Nel marzo di quest’anno – ben prima dell’operazione Al Aqsa Flood – il ministro israeliano delle missioni nazionali Orit Strook ha detto a Channel 7 che gli israeliani sarebbero tornati a Gush Katif:
“Purtroppo un ritorno nella Striscia di Gaza comporterà molte vittime, proprio come la partenza dalla Striscia di Gaza è avvenuta con molte vittime. Ma alla fine, fa parte della Terra di Israele, e verrà il giorno in cui vi torneremo”.
Di conseguenza, la terribile campagna di bombardamenti israeliani su Gaza è stata rapidamente accompagnata dalle richieste israeliane che i palestinesi di Gaza si spostassero a sud dell’enclave e infine fuggissero in Egitto.
Il 17 ottobre l’ex ambasciatore statunitense di Israele Danny Ayalon ha dichiarato: “Il popolo di Gaza dovrebbe evacuare e recarsi nelle vaste distese dall’altra parte di Rafah, al confine del Sinai in Egitto… e l’Egitto dovrà accettarli”.
Il 28 ottobre è trapelato un documento emesso dal ministero dell’Intelligence israeliano che raccomandava all’esercito israeliano di occupare Gaza e di effettuare il trasferimento permanente dei suoi abitanti nel Sinai.

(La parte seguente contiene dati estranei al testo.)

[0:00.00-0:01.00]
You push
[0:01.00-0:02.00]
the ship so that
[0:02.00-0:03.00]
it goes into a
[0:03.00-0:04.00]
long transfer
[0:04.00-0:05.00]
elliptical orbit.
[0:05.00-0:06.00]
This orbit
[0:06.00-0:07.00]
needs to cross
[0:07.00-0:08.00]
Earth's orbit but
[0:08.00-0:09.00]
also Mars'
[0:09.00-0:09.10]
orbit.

Giorni dopo l’amministrazione Biden ha presentato al Congresso una richiesta di finanziamento supplementare per Israele e Ucraina, che includeva fondi per costruire campi profughi nel Sinai, come delineato nel piano del ministero dell’Intelligence.

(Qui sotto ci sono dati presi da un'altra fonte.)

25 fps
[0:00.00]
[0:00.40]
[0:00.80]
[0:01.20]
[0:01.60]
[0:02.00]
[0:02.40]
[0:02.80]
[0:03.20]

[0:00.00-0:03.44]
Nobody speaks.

Israele nella sua forma più pericolosa.
Israele era disposto a uccidere molti dei suoi cittadini e soldati il 7 ottobre, per far fronte alla minaccia posta da Hamas alla sovranità dello Stato. Allo stesso tempo, la morte di questi israeliani, accompagnata dalla propaganda che sostiene che Hamas abbia commesso atrocità orribili come le affermazioni screditate di stupri di donne e decapitazione di bambini ebrei, offre ora a Israele l’opportunità di realizzare il suo obiettivo di pulizia etnica e annessione di Gaza.
Non è quindi un caso che gli eventi del 7 ottobre siano stati rapidamente etichettati come “l’11 settembre di Israele”.
Gli attacchi terroristici dell’11 settembre 2001 hanno fornito agli elementi filo-israeliani del governo americano l’opportunità di lanciare una “guerra al terrorismo” globale, che prevedeva piani per invadere e occupare l’Afghanistan e l’Iraq, uccidendo milioni di persone e sbloccando trilioni di dollari da spendere per avvantaggiare il complesso militare-industriale degli Stati Uniti.
È troppo presto per dire se Israele riuscirà a realizzare i suoi obiettivi a Gaza o se Hamas e i suoi alleati nell’Asse della Resistenza saranno in grado di impedirlo. Mentre il massacro degli abitanti di Gaza continua, un Israele disperato sembra essere allo stesso tempo più debole e più pericoloso, pronto a uccidere chiunque si trovi sulla sua strada.